Cell proliferation under flask versus flow cell platform

For the growth comparison experiment, we used the dfr1/DFR1 heterozygous deletion strain, derived from BY4743 [Citation20]. This strain is deleted for a single copy of the enzyme dihydrofolate reductase, which is the established target of methotrexate [Citation21].

Yeast growth in flasks

We propagated a cell suspension, characterized by an optical density measured at 600 nm (OD600 nm) of 0.25, in 50 ml YPD in a flask at 30°C for three generations, and performed readings with an Eppendorf (Hamburg, Germany) Biophotometer every 15 min.

Yeast growth in flow cell

We loaded 5 μl of a cell suspension with an OD600 nm of 5 into a flow cell, and grew the cells at 30°C. To monitor and control the temperature of the flow cell environment, we used a silicon heat tracing cable and temperature sensor wrapped around the 63× oil-immersion objective. The Zeiss Axiovert 200 m microscope captured images of proliferating cells every 15 min for 8 h.

Viability assay

To prepare the samples for the spot assay, we grew BY4743 cells in the presence of 2.0, 1.0, 0.5 or 0.25 mM methotrexate, or 2% DMSO vehicle control for 20 h, normalized them to an OD600 nm of 1 and transferred them to a 96-well plate. We subsequently performed fivefold serial dilutions on each sample, spotted them onto YPD agar by transferring 5 μl of each suspension, and grew the cells at 30°C for 48 h prior to image acquisition.

Results & discussion

Fluorescent signal detection comparison in flow cell versus microscope slide

To study the ability to obtain fluorescent signals from live cells on the CLiC instrument and compare the data to that obtained from conventional microscope slides, we captured images of BY4743 cells stained with 4-μM FM4–64 vacuolar rim stain on a microscope slide and a CLiC flow cell under similar fluorescent settings. An unstained BY4743 negative control sample was also analyzed. Both platforms detected fluorescent signals consistent with vacuolar rims in stained cells (A). From visual inspection, the CLiC instrument captured the stained vacuolar rims with high contrast. Quantitatively, the average signal-to-noise ratio with CLiC was enhanced compared with the microscope slide, 5:1 versus 3:1, respectively (B).
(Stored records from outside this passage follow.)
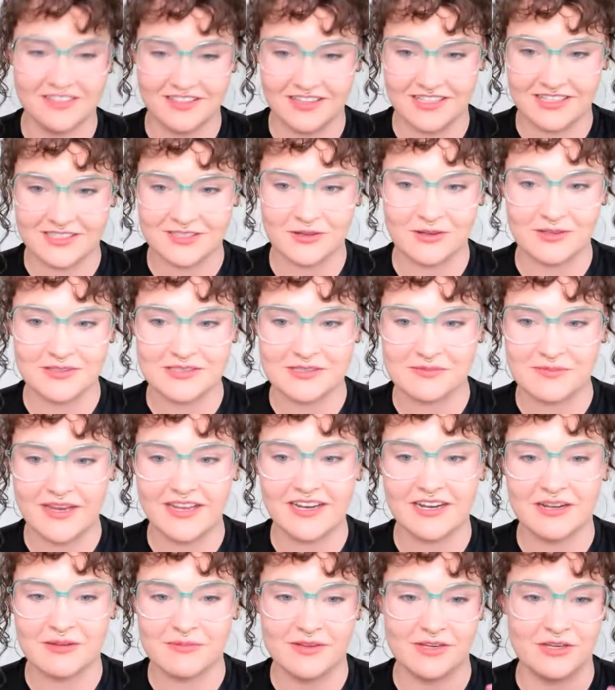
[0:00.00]
this
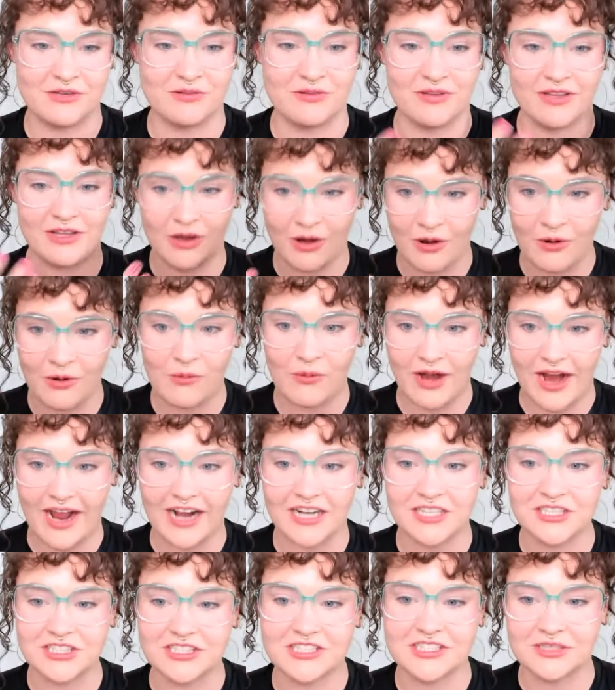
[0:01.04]
ultimatum and you were like, oh, we're
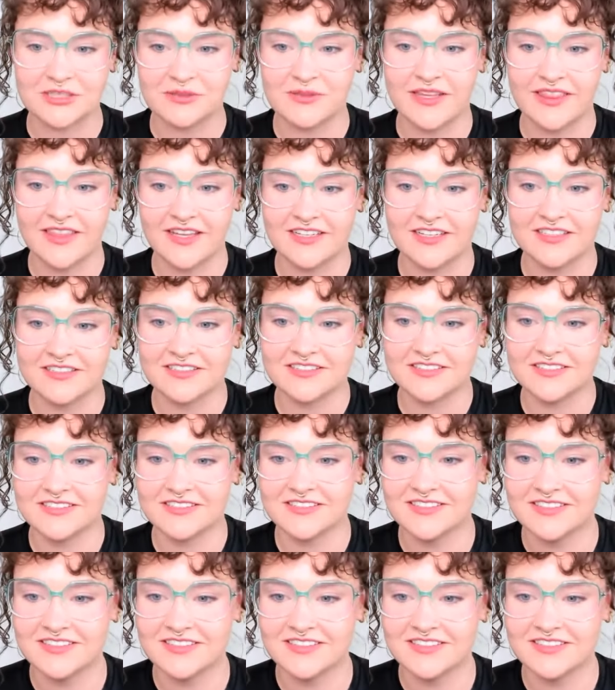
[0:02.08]
actually doing this?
The CTCF distribution of the stained samples on the two platforms were not significantly different; however, the distribution obtained with CLiC extended over a larger dynamic range of signals, highlighting the CLiC ability to detect higher signals (B).

Figure 2. Corrected total cell fluorescence of FM4-64 stained cells under confinement in the convex lens-induced confinement instrument flow cell versus on a traditional microscope slide.
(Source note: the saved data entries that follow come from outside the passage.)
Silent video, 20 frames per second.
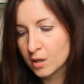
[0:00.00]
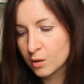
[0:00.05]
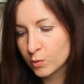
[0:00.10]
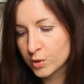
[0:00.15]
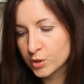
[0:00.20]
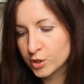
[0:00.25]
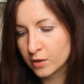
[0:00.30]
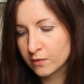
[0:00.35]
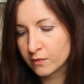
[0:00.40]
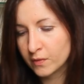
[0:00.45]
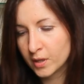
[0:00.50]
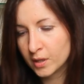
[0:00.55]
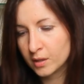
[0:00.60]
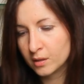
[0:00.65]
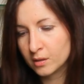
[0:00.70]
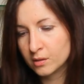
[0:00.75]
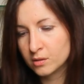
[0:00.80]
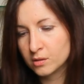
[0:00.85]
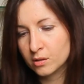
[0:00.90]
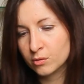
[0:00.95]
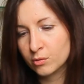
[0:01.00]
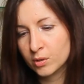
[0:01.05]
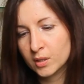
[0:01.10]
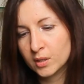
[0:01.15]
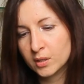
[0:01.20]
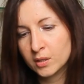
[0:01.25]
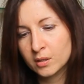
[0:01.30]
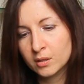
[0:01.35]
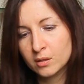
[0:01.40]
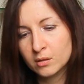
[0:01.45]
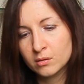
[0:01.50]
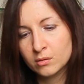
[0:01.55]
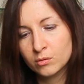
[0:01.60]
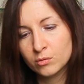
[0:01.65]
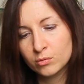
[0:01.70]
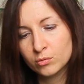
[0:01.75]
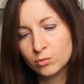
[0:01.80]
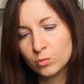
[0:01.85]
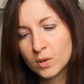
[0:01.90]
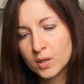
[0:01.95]
which I think it's a really
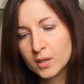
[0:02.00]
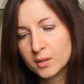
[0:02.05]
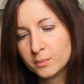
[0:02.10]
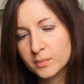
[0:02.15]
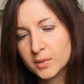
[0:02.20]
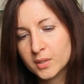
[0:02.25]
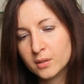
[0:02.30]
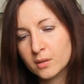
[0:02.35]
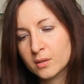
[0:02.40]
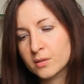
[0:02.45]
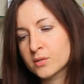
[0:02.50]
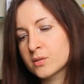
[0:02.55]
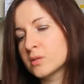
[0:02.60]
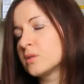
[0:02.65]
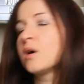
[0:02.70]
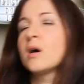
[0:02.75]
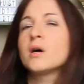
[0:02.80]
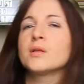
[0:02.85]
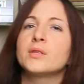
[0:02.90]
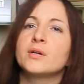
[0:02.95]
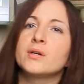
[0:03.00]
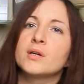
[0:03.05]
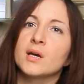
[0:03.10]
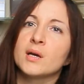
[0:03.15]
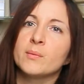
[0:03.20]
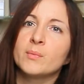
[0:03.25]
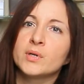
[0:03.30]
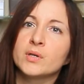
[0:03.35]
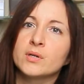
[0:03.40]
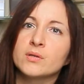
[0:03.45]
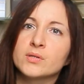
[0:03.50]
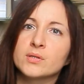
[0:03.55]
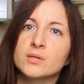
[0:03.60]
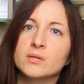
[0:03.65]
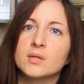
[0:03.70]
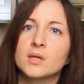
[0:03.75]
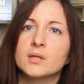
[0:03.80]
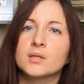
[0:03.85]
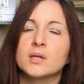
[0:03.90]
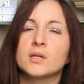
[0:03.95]
good one because the other cameras
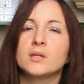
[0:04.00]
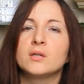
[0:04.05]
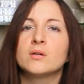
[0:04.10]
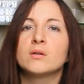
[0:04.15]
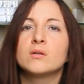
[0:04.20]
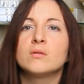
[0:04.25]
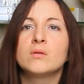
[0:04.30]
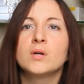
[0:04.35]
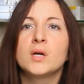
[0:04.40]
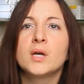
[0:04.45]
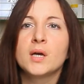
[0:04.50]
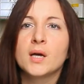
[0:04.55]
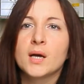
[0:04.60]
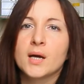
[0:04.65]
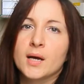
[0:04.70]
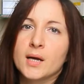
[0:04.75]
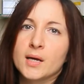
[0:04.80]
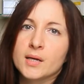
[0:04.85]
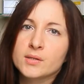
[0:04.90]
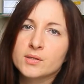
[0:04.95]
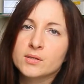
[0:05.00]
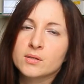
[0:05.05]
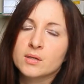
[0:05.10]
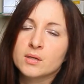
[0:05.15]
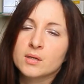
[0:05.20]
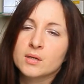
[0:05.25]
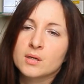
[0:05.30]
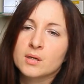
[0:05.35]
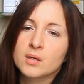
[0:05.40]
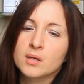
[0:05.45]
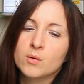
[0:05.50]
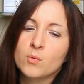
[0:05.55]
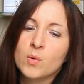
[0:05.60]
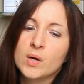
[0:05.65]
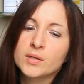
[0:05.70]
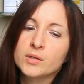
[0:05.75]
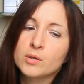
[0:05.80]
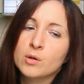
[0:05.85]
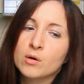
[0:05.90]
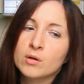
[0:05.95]
that I know has uh,
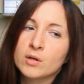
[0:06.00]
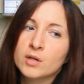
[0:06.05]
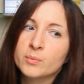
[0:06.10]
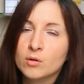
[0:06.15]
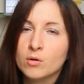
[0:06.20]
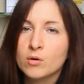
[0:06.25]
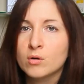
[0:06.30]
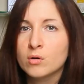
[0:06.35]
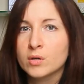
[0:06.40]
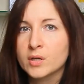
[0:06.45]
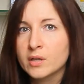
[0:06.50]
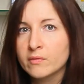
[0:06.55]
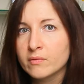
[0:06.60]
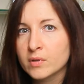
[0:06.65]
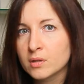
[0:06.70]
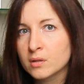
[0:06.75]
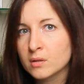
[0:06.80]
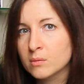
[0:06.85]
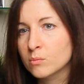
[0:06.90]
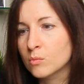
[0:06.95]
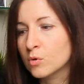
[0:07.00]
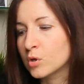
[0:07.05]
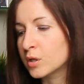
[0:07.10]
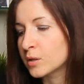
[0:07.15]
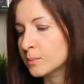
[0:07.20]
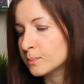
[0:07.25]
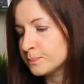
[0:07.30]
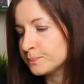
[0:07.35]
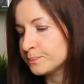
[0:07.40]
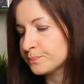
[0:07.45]
one dollar or even more.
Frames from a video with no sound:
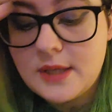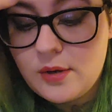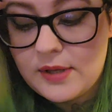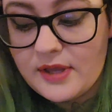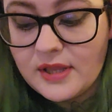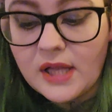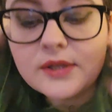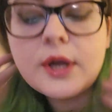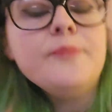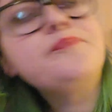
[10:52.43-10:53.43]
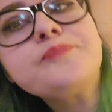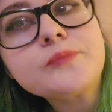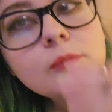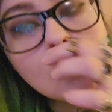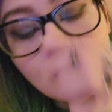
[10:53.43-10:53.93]
so I think that's good.
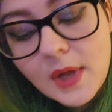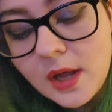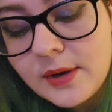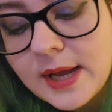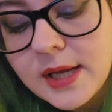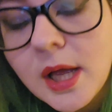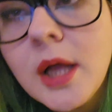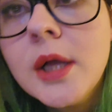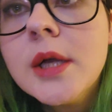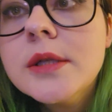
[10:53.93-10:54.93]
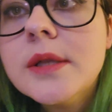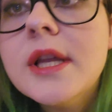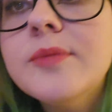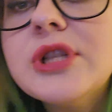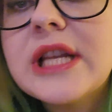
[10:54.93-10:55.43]
Okay, so
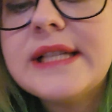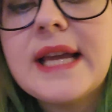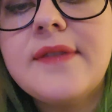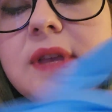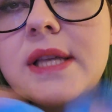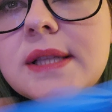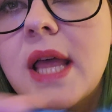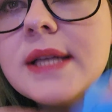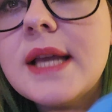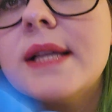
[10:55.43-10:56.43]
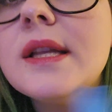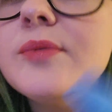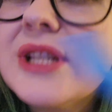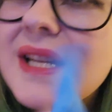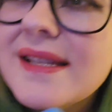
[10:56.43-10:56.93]
then I'm just gonna take this latex. And
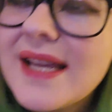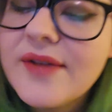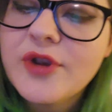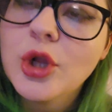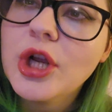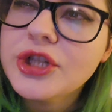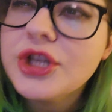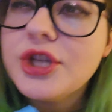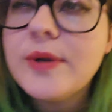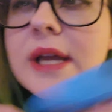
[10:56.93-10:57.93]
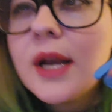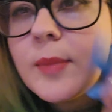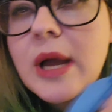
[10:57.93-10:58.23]
I'm just gonna see if you're allergic to it, and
(A) Representative images of BY4743 unstained (-) or stained with FM4-64 vacuolar stain (+) and captured under a traditional microscope slide or when confined in the CLiC flow cell. Imaging performed under BF channel and fluorescent channel (Cy3, FM4-64). (B) Box and Whisker plot of corrected total cell fluorescence distribution for n ≥ 300 cells per condition.

BF: Brightfield; CLiC: Convex lens-induced confinement; CTCF: Corrected total cell fluorescence; S:N: Signal-to-noise ratio.

Figure 2. Corrected total cell fluorescence of FM4-64 stained cells under confinement in the convex lens-induced confinement instrument flow cell versus on a traditional microscope slide. (A) Representative images of BY4743 unstained (-) or stained with FM4-64 vacuolar stain (+) and captured under a traditional microscope slide or when confined in the CLiC flow cell. Imaging performed under BF channel and fluorescent channel (Cy3, FM4-64). (B) Box and Whisker plot of corrected total cell fluorescence distribution for n ≥ 300 cells per condition.BF: Brightfield; CLiC: Convex lens-induced confinement; CTCF: Corrected total cell fluorescence; S:N: Signal-to-noise ratio.

Signal detection of cells stained with 2.5 μg/ml DAPI for 30 min also demonstrated signal detection sensitivity differences between the CLiC flow cell versus the microscope slide. The average integrated fluorescence per stained cell was 10,517 for n = 110 cells visualized on a microscope slide compared with 17,192 for n = 104 cells imaged under confinement with CLiC. Under a student's two-tailed t-test, assuming equal variances between the samples, the distribution of signals was significantly higher in CLiC flow cells (p < 0.05) (A & B).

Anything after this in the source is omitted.